» TRY IT: The reply must consist of the complete listing, reproduced exactly, with no images included.

——————

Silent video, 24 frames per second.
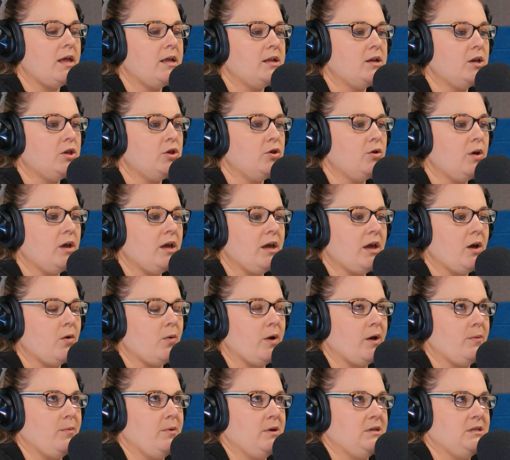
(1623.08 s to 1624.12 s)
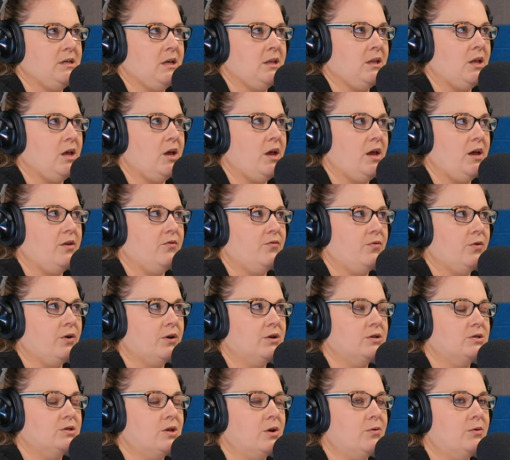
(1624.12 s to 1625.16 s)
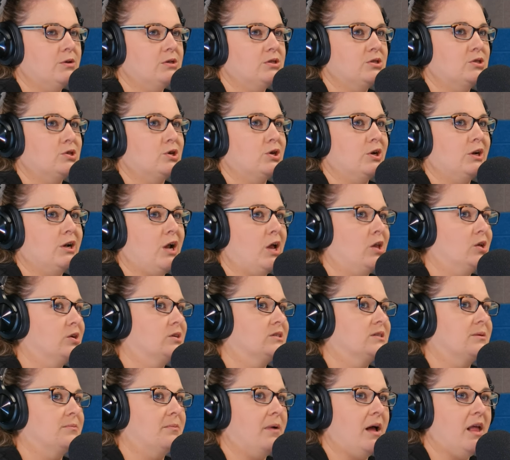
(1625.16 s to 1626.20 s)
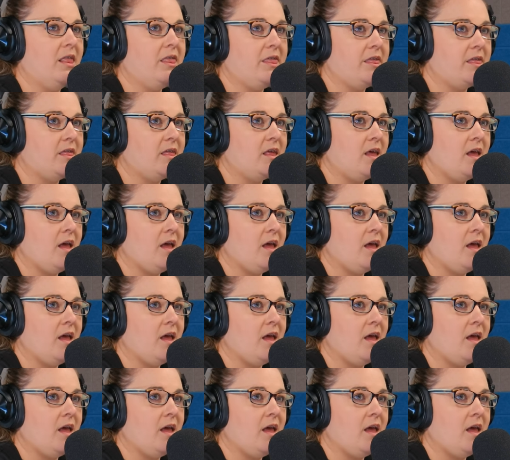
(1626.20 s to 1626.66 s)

you can get QuickBooks Online for as low as $30 a month.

——————

» ANSWER TO THIS PROBLEM:
Silent video, 24 frames per second.
(1623.08 s to 1624.12 s)
(1624.12 s to 1625.16 s)
(1625.16 s to 1626.20 s)
(1626.20 s to 1626.66 s)

you can get QuickBooks Online for as low as $30 a month.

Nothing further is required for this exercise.